How to Submit Homework - SEIR-59/course-wiki GitHub Wiki

Deliverable Submission Guide

You will receive deliverable assignments 2-3 times a week at about 4:50pm PT -- please have them submitted for grading by 9:00am PT the next Monday!

It's a good idea to set a limit for how long you work on the homework and hungry for more assignments: generally speaking, you want to dedicate about four to five hours each night (set a cutoff of midnight - 1am PT). You want to be properly rested for the next day's learning.

1. Get your homework

To access your homework, you will pull the files from Github. Fork and clone down the repo for that evenings homework.

git clone [forked repo name]

Check out a dev branch

git checkout -b dev

2. Complete your homework

Work on your homework in the cloned repo on your desktop for that particular day.

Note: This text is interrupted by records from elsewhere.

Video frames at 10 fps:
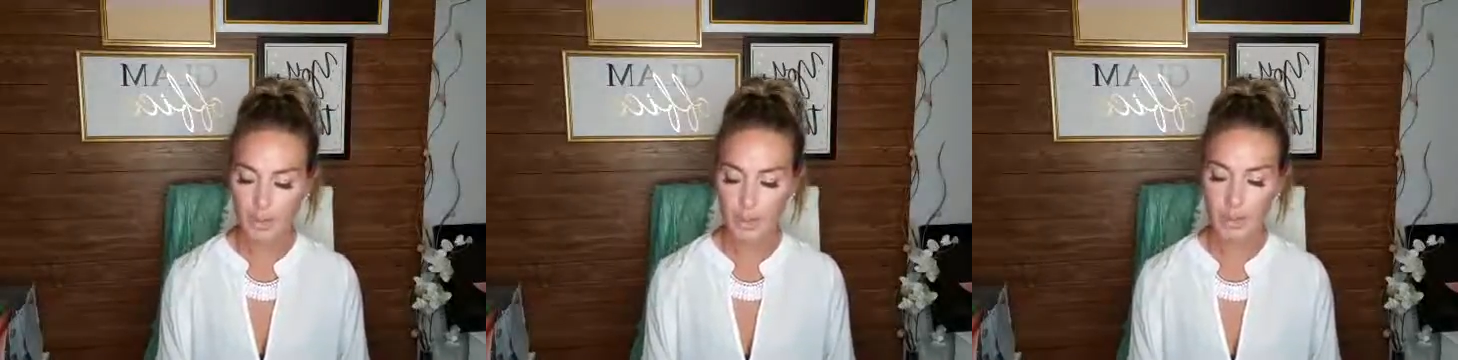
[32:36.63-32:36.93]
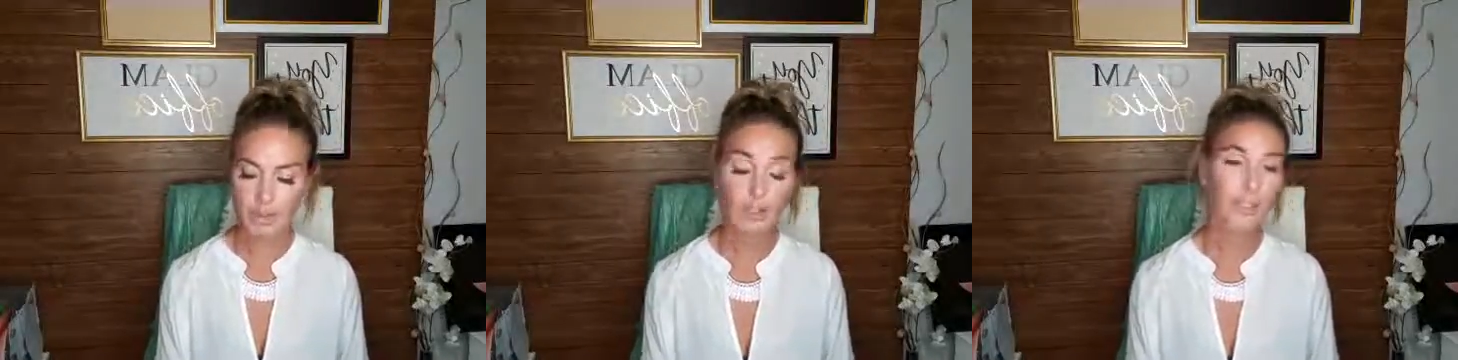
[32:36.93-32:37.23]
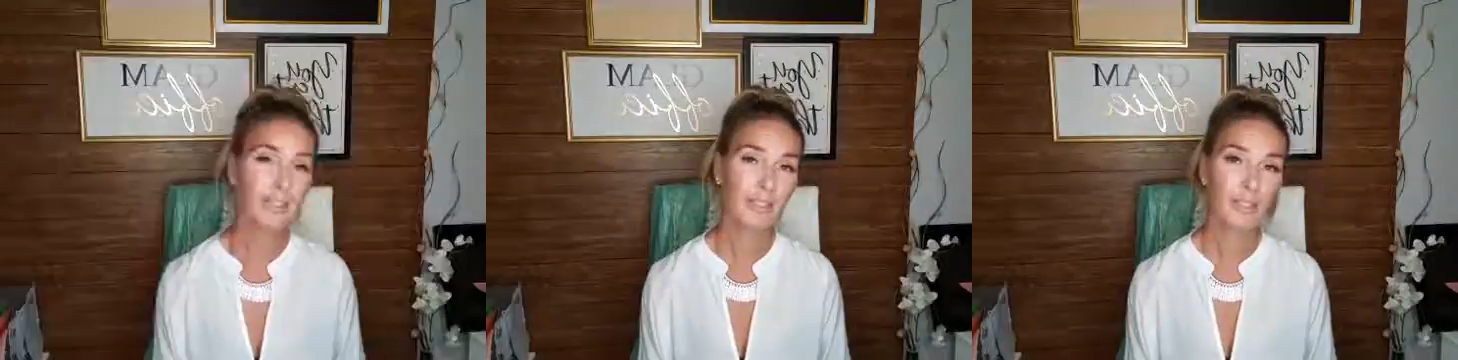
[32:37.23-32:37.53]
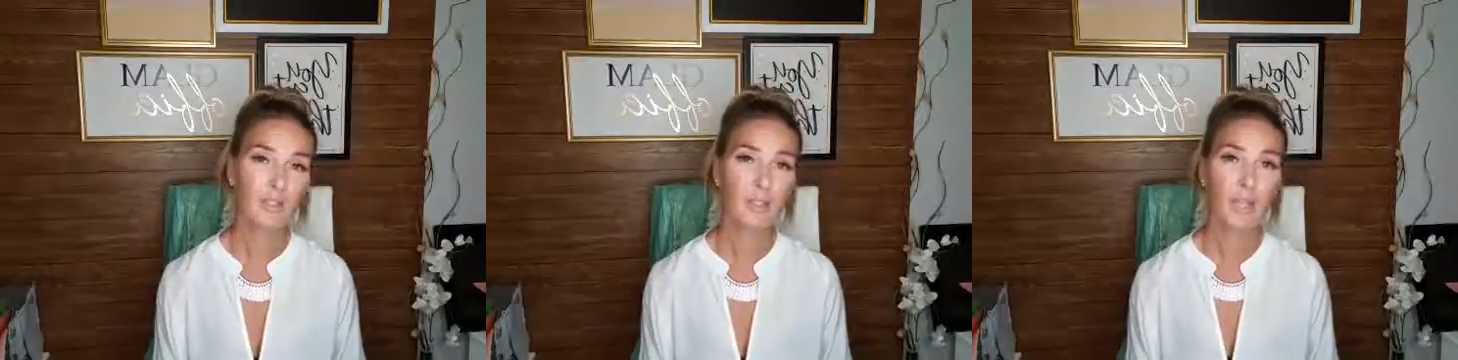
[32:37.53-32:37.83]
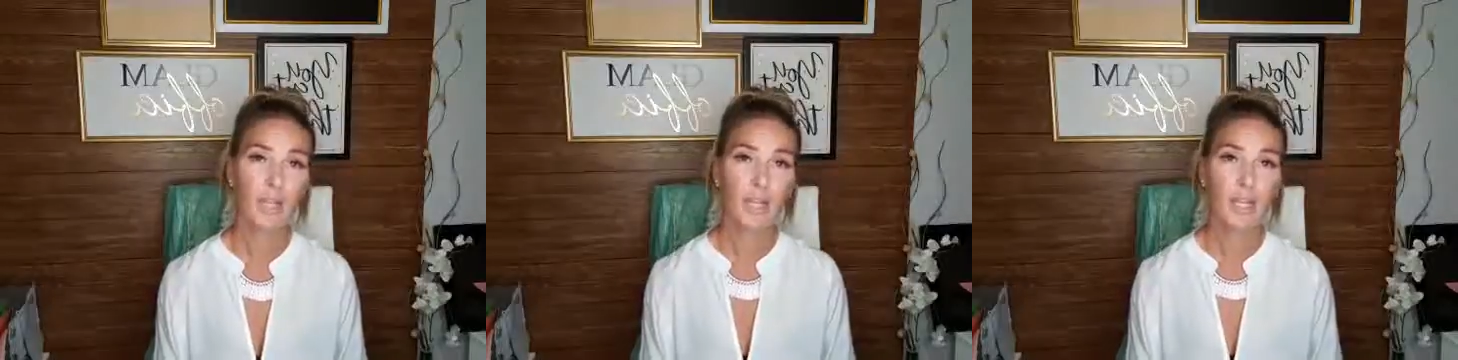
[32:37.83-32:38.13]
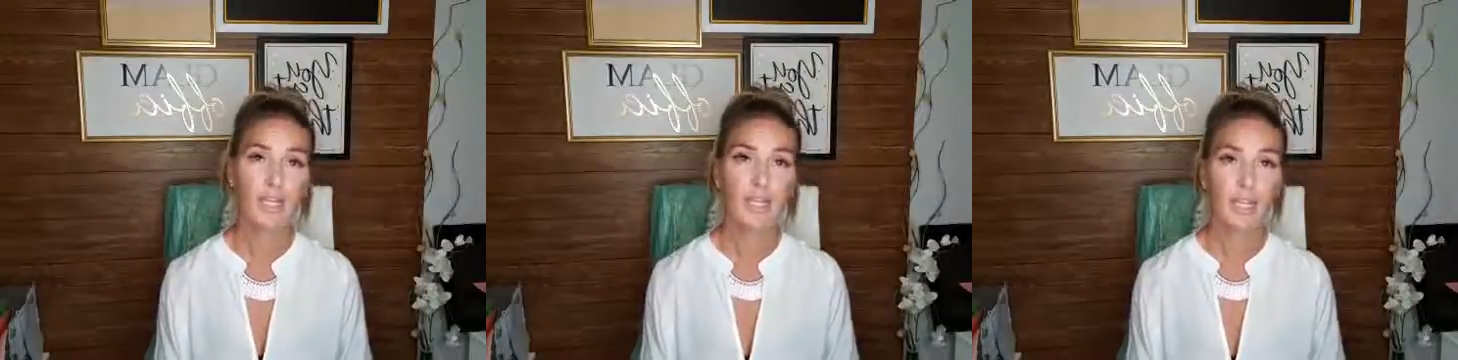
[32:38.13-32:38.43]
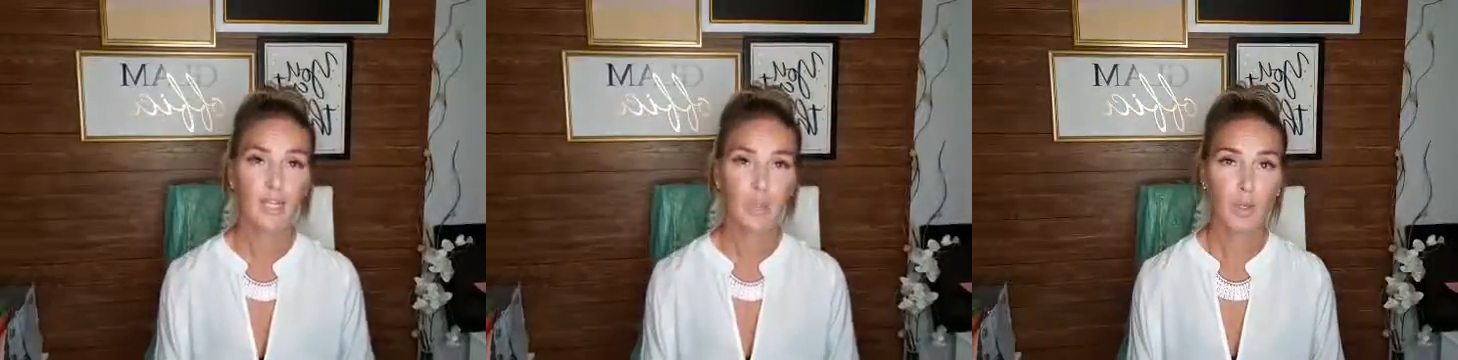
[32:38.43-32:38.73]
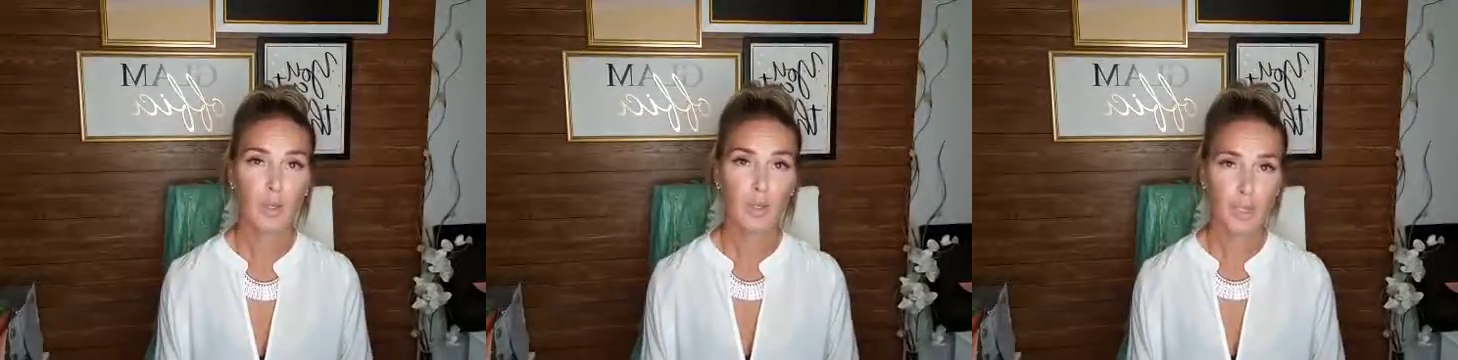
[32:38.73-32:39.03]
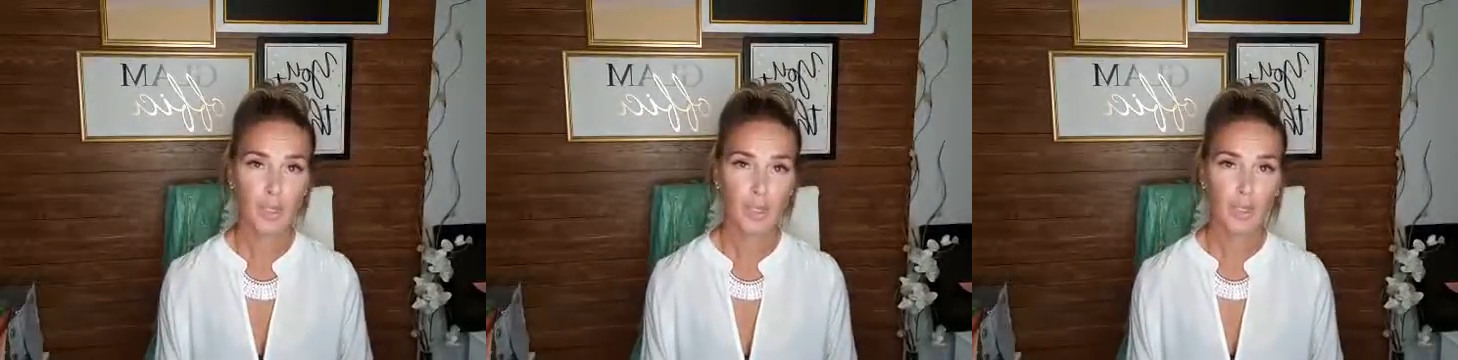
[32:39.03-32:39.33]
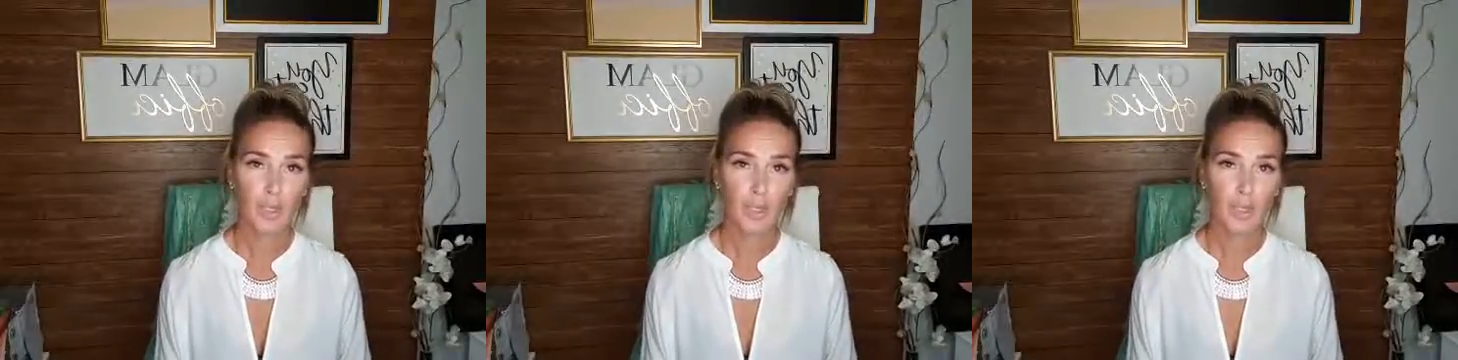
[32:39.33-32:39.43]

Because they're considered engagement baiting.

  • Some homework will come with starter code and you can start coding directly in the provided files inside the repo according to the instructions.

  • If homework does not come with starter code, you will need to create the necessary folders and files inside the repo.

  • At certain intervals in your homework markdown, commit your work to git.

3. Commit your work to your local Git repo

  • To submit your homework after you have followed all the commit prompts
    1. commit it on your local Git repo
    2. push it to your repo on Github

The overall process looks like this: in the root folder of your class repo you will run the following commands:

git add .
git commit -m 'Complete step 1'
git push origin main

But first, let's commit to your local, checking on the status of your files along the way. See the status of your homework files with git status:

git_status_1

The above shows that the homework file has been changed but not staged for commit. To stage the file, type git add .

git_add

Then, type git status again to see that it has been staged:

git_status_2

This shows that the file is staged, but not committed. To commit the changes, type git commit -m 'my commit message'. Make sure your commit messages are short and descriptive of the changes.

commit

Terminal output should look like this after committing:

commit2

4. Push your commits to Github

Now push your commits to Github with git push origin main.

  • Note that you are pushing to origin not upstream. Your forked repo in this case is your origin, and this is where you want to push your homework.

git_push_1

Terminal output will look like this:

git_push_2

  • Now your folders and files should appear in your repo on Github.

5. Submit via Pull Request

Your homework is submitted via a pull request on the original repo.

We want to hear about your wins, struggles, and comments to help us grade assignment and to help address any sources of confusion. If you submit an incomplete assignment but leave us notes about what you struggled with, we are much more likely to mark as complete.

Congrats! Your homework is submitted!